Doesn’t ask me to look into what’s happening with Mrs. Pinsley.
Doesn’t ask me not to either.
Probably because she’s been at this hotel-retreat-hospitality thing her entire life. She knows you can’t fix a problem if you don’t know exactly what it is, and a vagueI see thingsisn’t concrete enough.
But she’d have to out herself for us to have that conversation.
“Last stop of the day?” I ask her two chalets later after she’s dropped off fresh towels for one more guest, this time without incident or chatting.
“Just vacuuming the dining room before dinner, and then I’m off.”
She says it like she’s looking forward to vacuuming.
So. Fucking. Weird.
“Huh,” I say for lack of any other appropriate statement.
She squints up at me. “Are you sure I haven’t offended you in some way?”
I squint back at her.
I’m not ready to let her know I know who she is yet.

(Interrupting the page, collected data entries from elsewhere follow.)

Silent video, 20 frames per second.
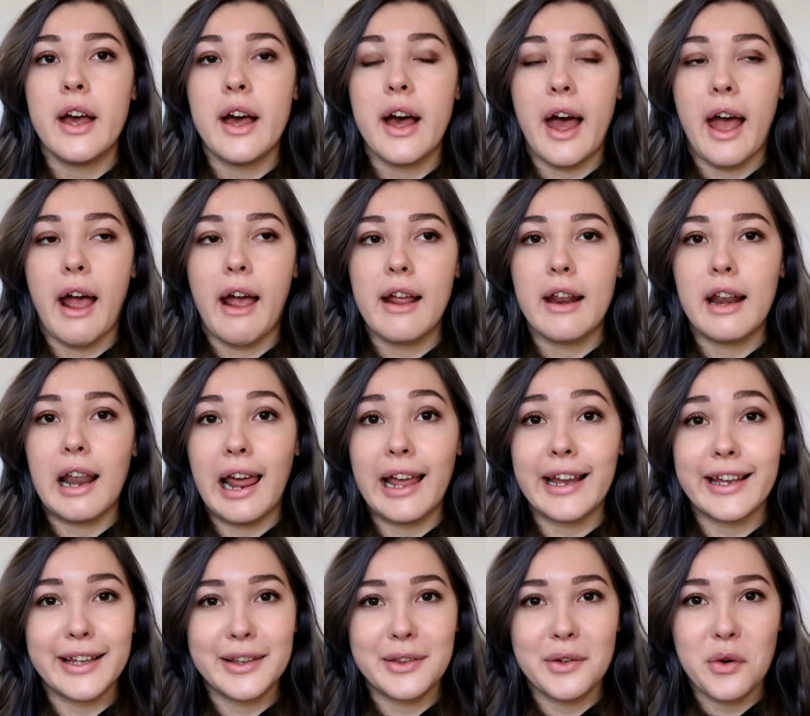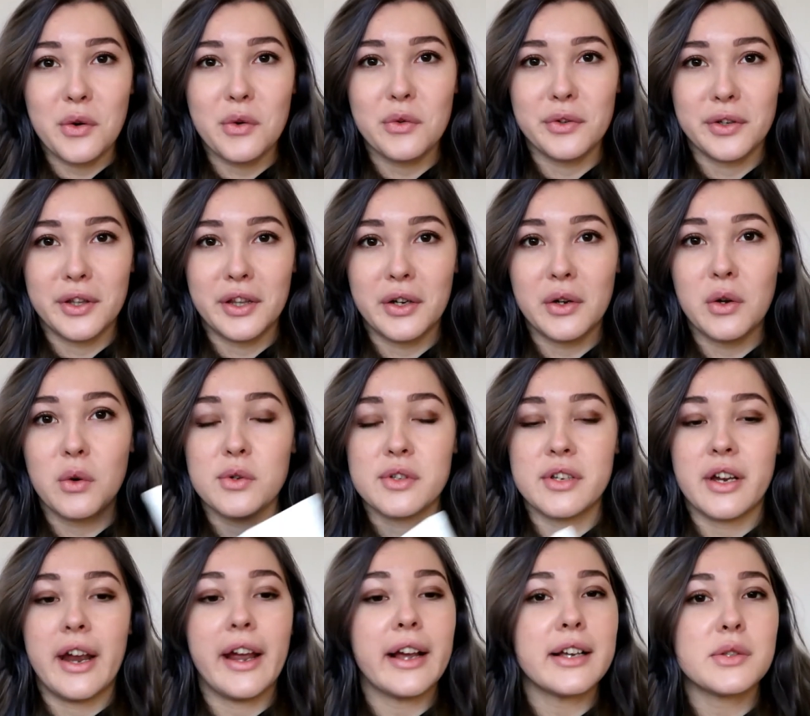I like it over the
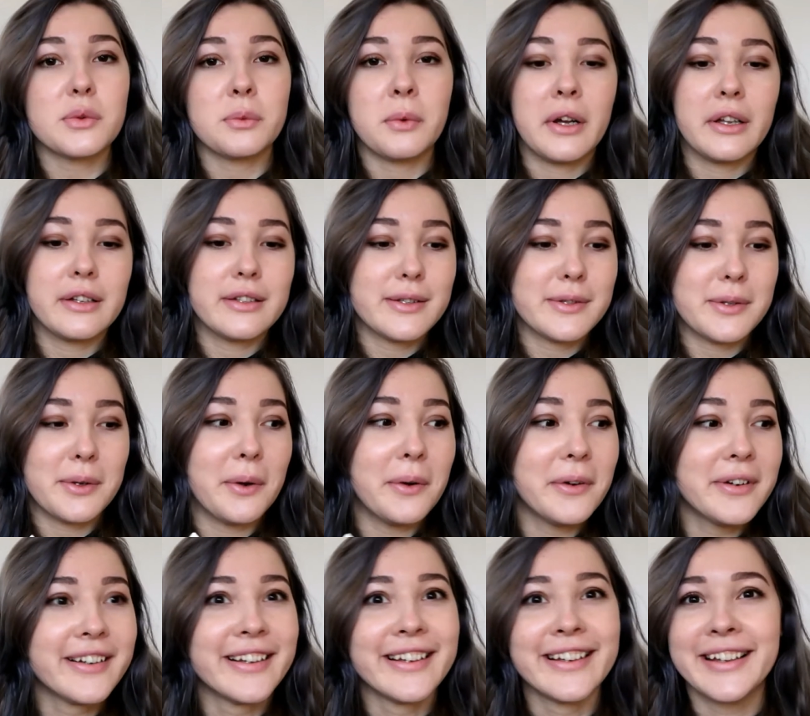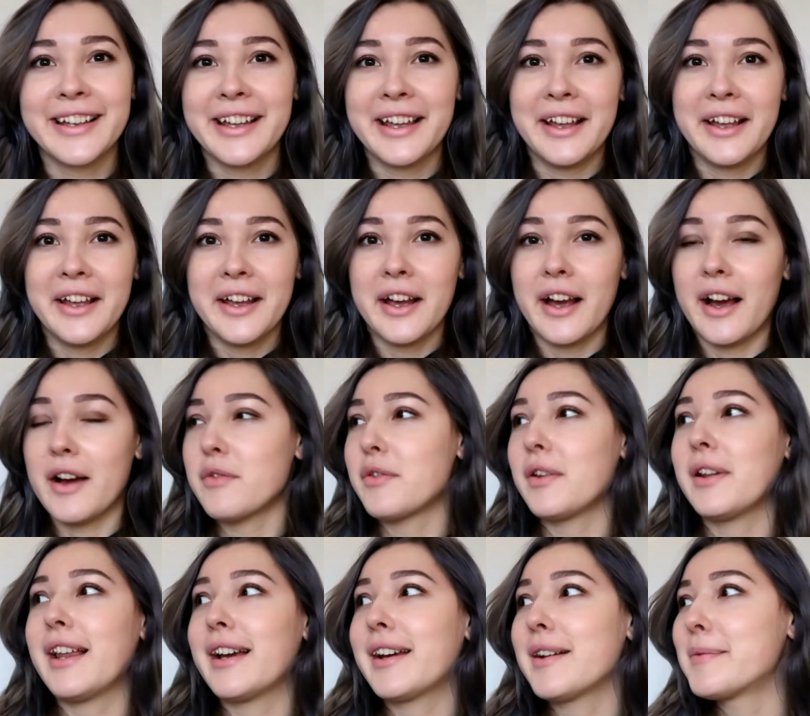Cosrx one, so I
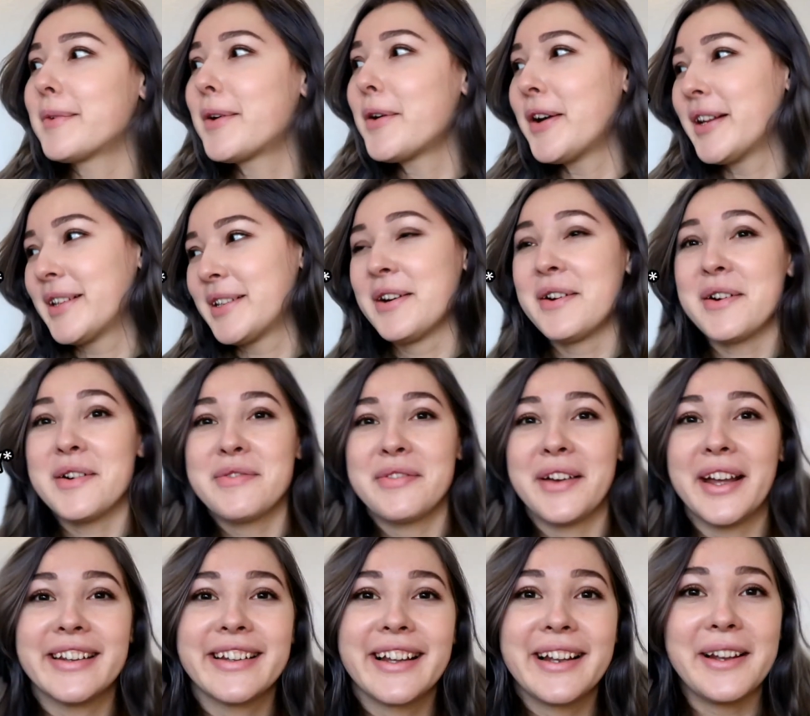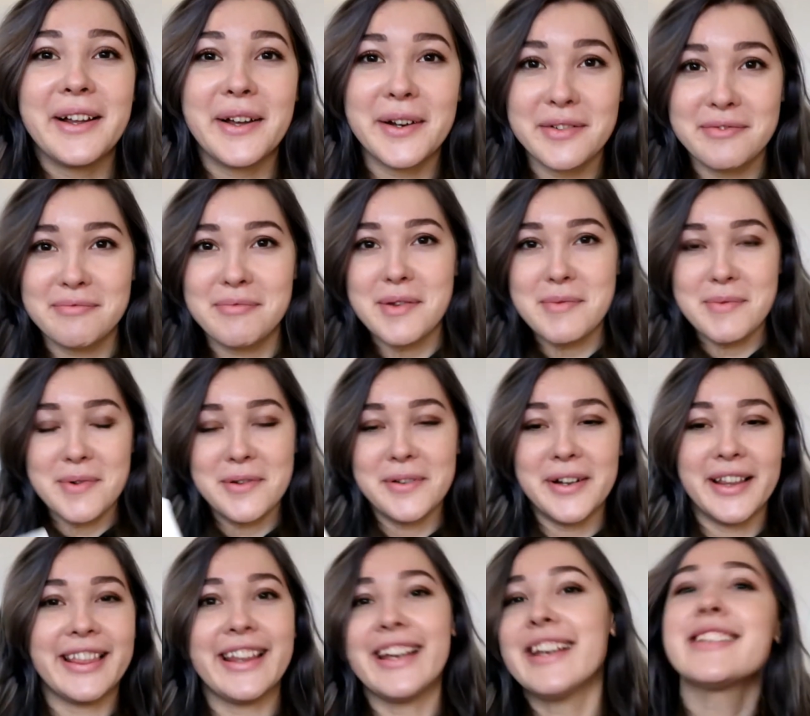feel like I'm going to offend a lot of people
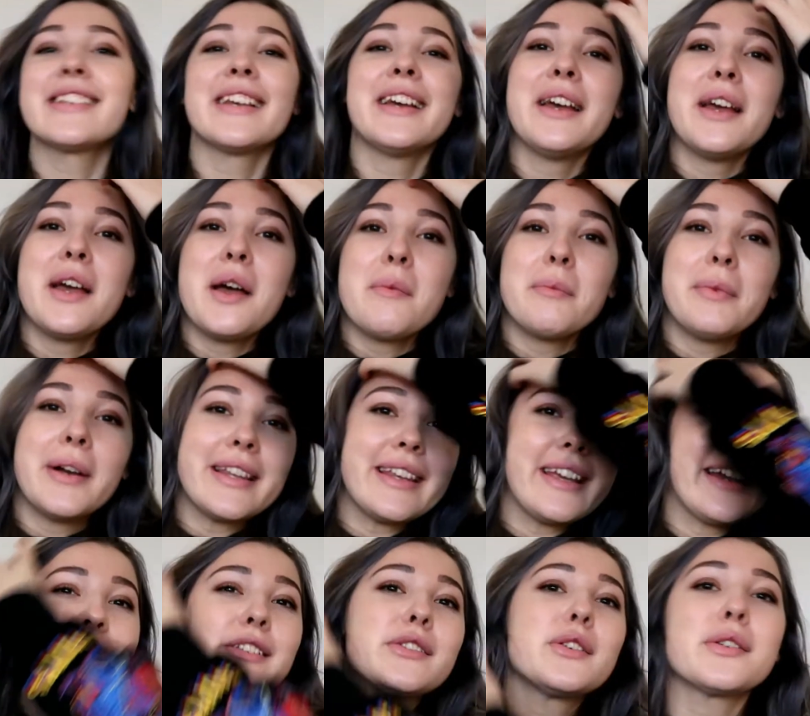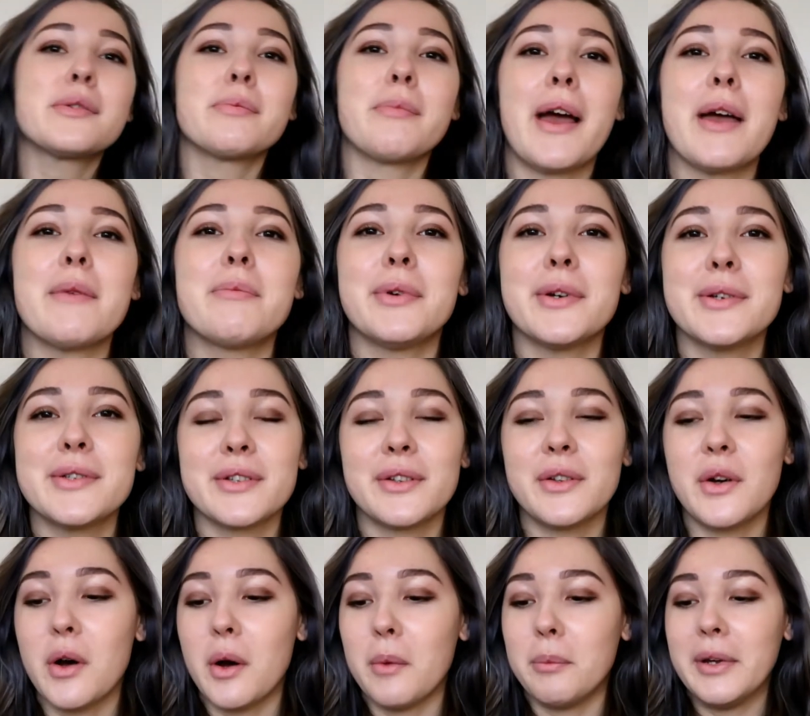with this. But yeah, just my
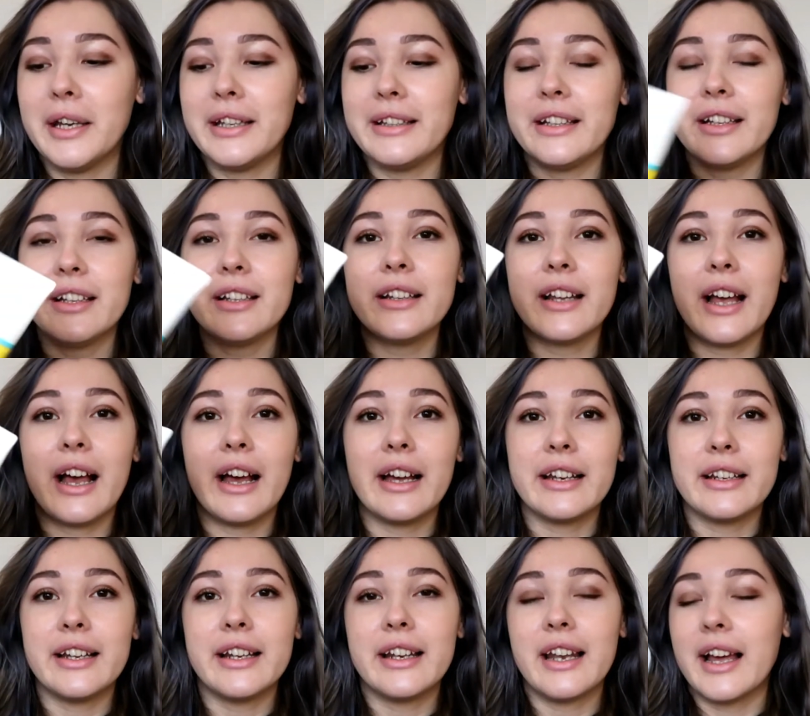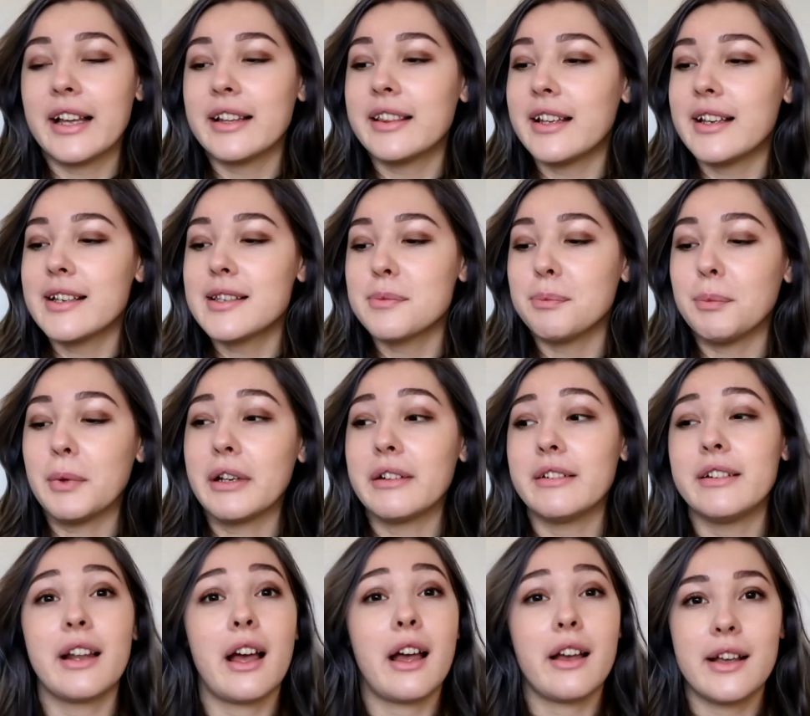personal opinion. I did like this, but
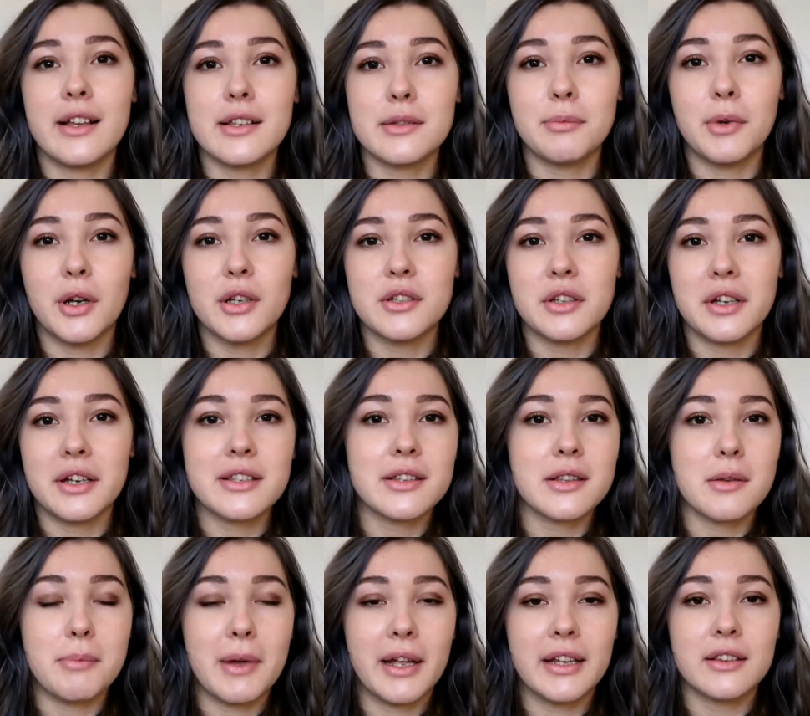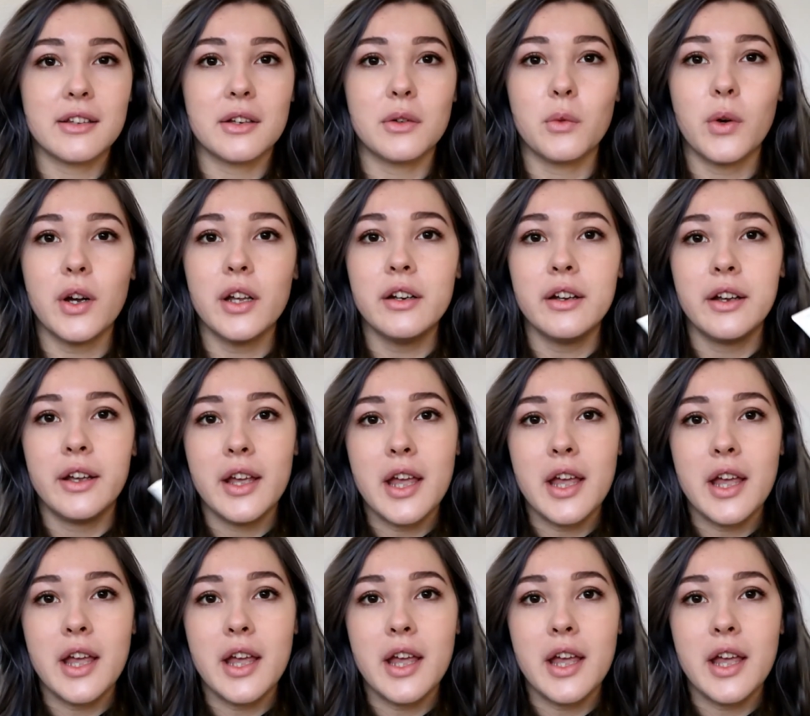not as much as the Benton one.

Drop hints and see if she’ll squirm?
Yes.
Outright tell her?
No.
So I can have some fun.
And fun’s been distinctly lacking lately. Partially my own fault, partially not.
“I don’t like women,” I tell her.
Her brows lift. “Did women do something to you?”
“My fiancée left me a week before our wedding to run away with my stepbrother.”
She gasps.
But she doesn’t just gasp.
Her eyes almost fall out of their sockets, her mouth gapes so far open that I could probably see her tonsils if I looked at the right angle, and she hunches in on herself as if I’ve punched her.
Finally—finally—she’s cracked.
Not just a little. Not in a way that makes me question if I’m imagining things.
But fully, completely cracked.
“Oh my god,” she whispers.
I shrug one shoulder. “So I don’t like women.”
“I—” She stops herself, staring at me like she’s debating what to say next.